#### [Task details]
Repeat every entry word for word, but leave the images out of your copy.

====== Data extracts

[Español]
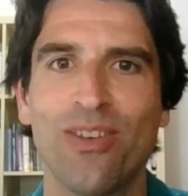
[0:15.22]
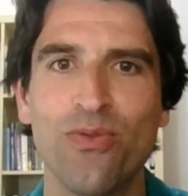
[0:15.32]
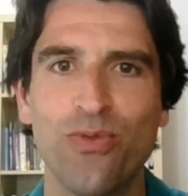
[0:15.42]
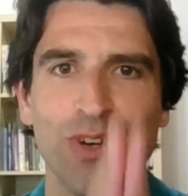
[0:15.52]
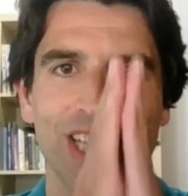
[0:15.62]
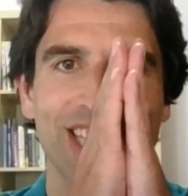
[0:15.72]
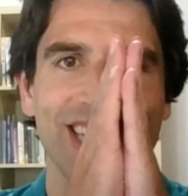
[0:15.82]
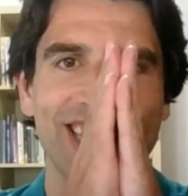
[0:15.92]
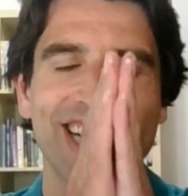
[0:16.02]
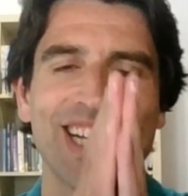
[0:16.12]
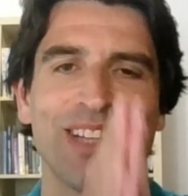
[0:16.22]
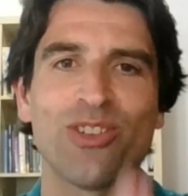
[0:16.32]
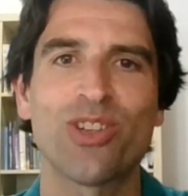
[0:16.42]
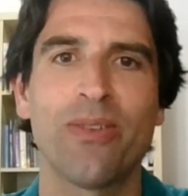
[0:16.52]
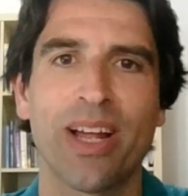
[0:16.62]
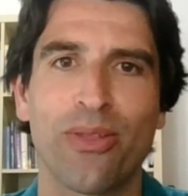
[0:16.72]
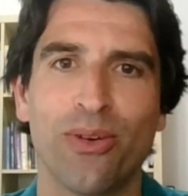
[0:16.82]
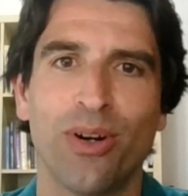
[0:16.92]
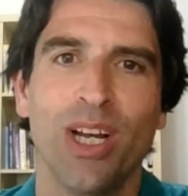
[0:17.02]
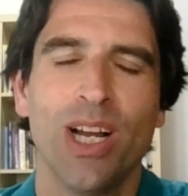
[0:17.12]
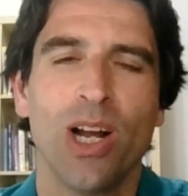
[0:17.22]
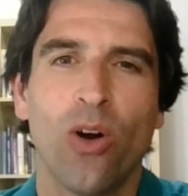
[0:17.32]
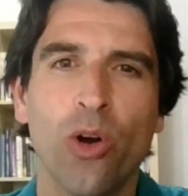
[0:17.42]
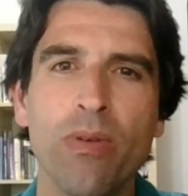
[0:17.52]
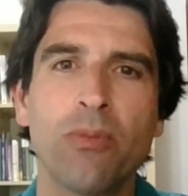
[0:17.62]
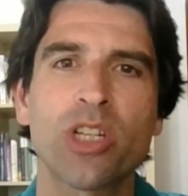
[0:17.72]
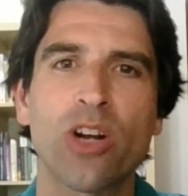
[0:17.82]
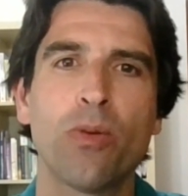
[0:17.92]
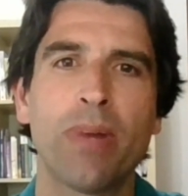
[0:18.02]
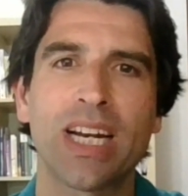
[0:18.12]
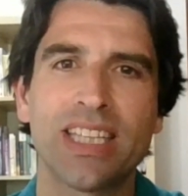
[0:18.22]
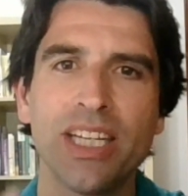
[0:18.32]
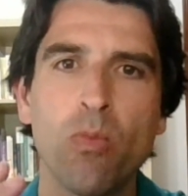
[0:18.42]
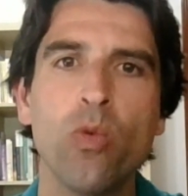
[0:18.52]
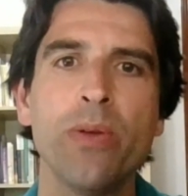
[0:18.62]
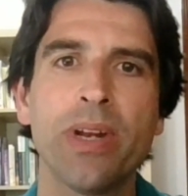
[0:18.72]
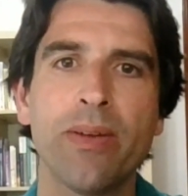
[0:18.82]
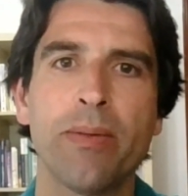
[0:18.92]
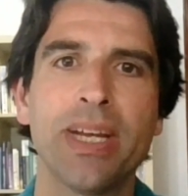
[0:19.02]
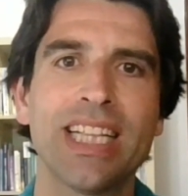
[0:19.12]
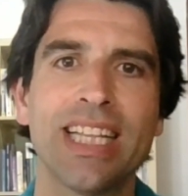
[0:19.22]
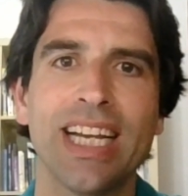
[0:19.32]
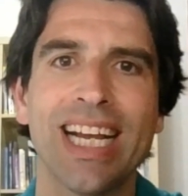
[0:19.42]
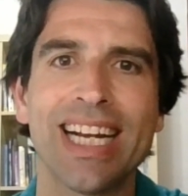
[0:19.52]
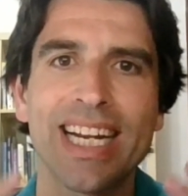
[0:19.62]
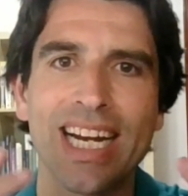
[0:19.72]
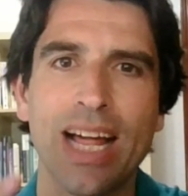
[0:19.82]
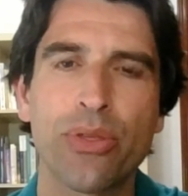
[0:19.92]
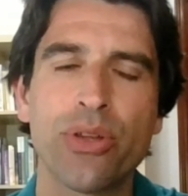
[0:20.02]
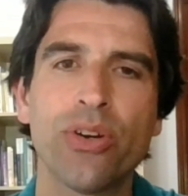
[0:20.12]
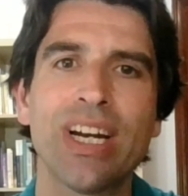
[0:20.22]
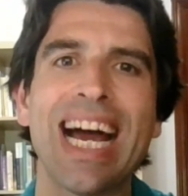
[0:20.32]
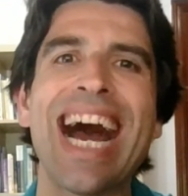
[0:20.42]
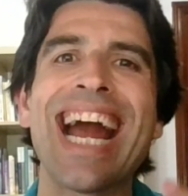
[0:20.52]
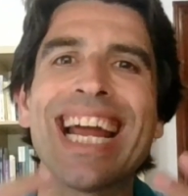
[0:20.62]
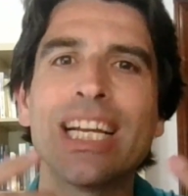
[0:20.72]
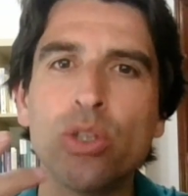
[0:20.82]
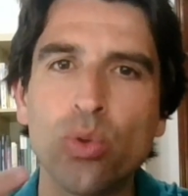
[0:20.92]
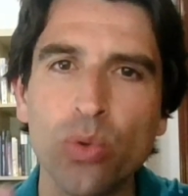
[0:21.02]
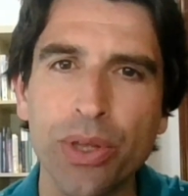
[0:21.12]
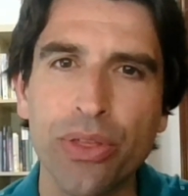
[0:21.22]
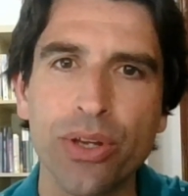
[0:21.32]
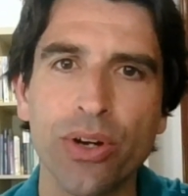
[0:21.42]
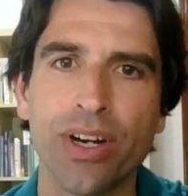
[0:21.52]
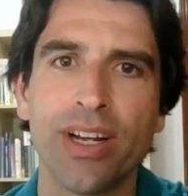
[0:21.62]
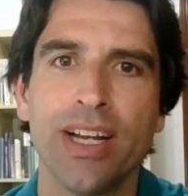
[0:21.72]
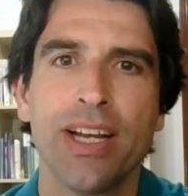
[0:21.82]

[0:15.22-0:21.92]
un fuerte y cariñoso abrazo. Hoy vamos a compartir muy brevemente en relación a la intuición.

============

#### [Task response]
[Español]
[0:15.22]
[0:15.32]
[0:15.42]
[0:15.52]
[0:15.62]
[0:15.72]
[0:15.82]
[0:15.92]
[0:16.02]
[0:16.12]
[0:16.22]
[0:16.32]
[0:16.42]
[0:16.52]
[0:16.62]
[0:16.72]
[0:16.82]
[0:16.92]
[0:17.02]
[0:17.12]
[0:17.22]
[0:17.32]
[0:17.42]
[0:17.52]
[0:17.62]
[0:17.72]
[0:17.82]
[0:17.92]
[0:18.02]
[0:18.12]
[0:18.22]
[0:18.32]
[0:18.42]
[0:18.52]
[0:18.62]
[0:18.72]
[0:18.82]
[0:18.92]
[0:19.02]
[0:19.12]
[0:19.22]
[0:19.32]
[0:19.42]
[0:19.52]
[0:19.62]
[0:19.72]
[0:19.82]
[0:19.92]
[0:20.02]
[0:20.12]
[0:20.22]
[0:20.32]
[0:20.42]
[0:20.52]
[0:20.62]
[0:20.72]
[0:20.82]
[0:20.92]
[0:21.02]
[0:21.12]
[0:21.22]
[0:21.32]
[0:21.42]
[0:21.52]
[0:21.62]
[0:21.72]
[0:21.82]

[0:15.22-0:21.92]
un fuerte y cariñoso abrazo. Hoy vamos a compartir muy brevemente en relación a la intuición.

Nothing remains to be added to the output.